Missouri – Amended Rule Reflects Caselaw Disqualifying Temporary Storage Exemption Due to In‑State Testing and Certification

Amended 12 CSR 10‑113.300, Temporary Storage, Mo. Dept. of Rev. (Mar. 2, 2026)

The Missouri Department of Revenue amended its regulation governing the state’s temporary storage exemption to incorporate long‑standing Missouri Supreme Court precedent addressing the scope of taxable “use.”

The amended rule expressly references a 2012 Missouri Supreme Court decision that denied the temporary storage exemption where a taxpayer conducted in‑state testing and certification of purchased parts prior to shipment out of state. The Court held that these activities went beyond mere temporary storage and constituted a taxable use within Missouri.

The Department adopted the amended rule as originally proposed in November 2025, without changes. By codifying this judicial interpretation, the Department reinforces that the temporary storage exemption does not apply when in‑state activities involve operational, functional, or quality‑assurance processes rather than passive holding of property.
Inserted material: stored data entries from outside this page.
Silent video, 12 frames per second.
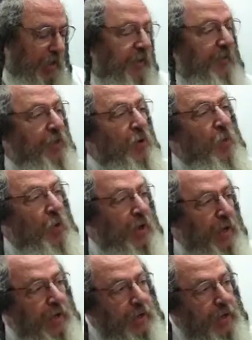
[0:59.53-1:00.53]
in the
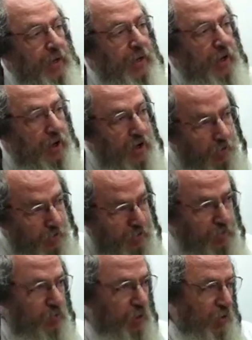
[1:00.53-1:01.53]
way, on
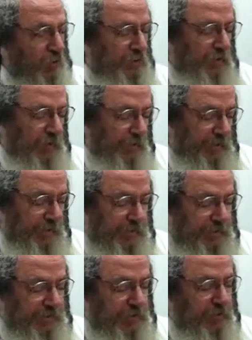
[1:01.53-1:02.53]
the road that
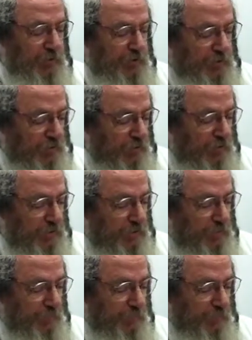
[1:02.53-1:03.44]
leads to the sword,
The amended rule becomes effective 30 days after its March 2, 2026 publication in the Missouri Register. Taxpayers that rely on the temporary storage exemption—particularly those with logistics, testing, or certification operations in Missouri—may wish to reevaluate their exemption positions in light of the clarified regulatory guidance.

Washington – Department of Revenue Announces Temporary Penalty Waiver Program for Newly Taxable Services

ESSB 5814 Penalty Relief Program, Wash. Dept. of Rev. (Mar. 4, 2026)

The Washington Department of Revenue announced a temporary program offering potential penalty relief for businesses impacted by the expansion of Washington’s sales and use tax base under legislation enacted in 2025 and effective October 1, 2025.

The legislation, ESSB 5814, significantly broadened the tax base to include numerous additional services, including defined advertising services (digital and nondigital), information technology training, technical support, network operations and support assistance, help desk services, in‑person software and hardware training, and custom website development services.

Recognizing that these changes were challenging for many businesses to interpret and implement before the law took effect, the Department will consider waiving certain penalties—excluding evasion, negligence, and tax avoidance penalties—for:

  • Uncollected Washington retail sales tax and unpaid Washington use tax attributable to ESSB 5814; and
  • Reporting periods from October 1, 2025, through December 31, 2026.

To qualify, taxpayers must owe tax specifically due to the ESSB 5814 changes and submit an application for penalty relief by September 30, 2027. For preexisting contracts that qualified for temporary sales tax relief, penalty relief begins when the contract no longer qualifies for such relief or on April 1, 2026, whichever occurs first, and ends on December 31, 2026.

This program provides a limited compliance window for affected businesses to voluntarily report and pay tax while mitigating exposure to penalties associated with Washington’s expanded service taxation regime.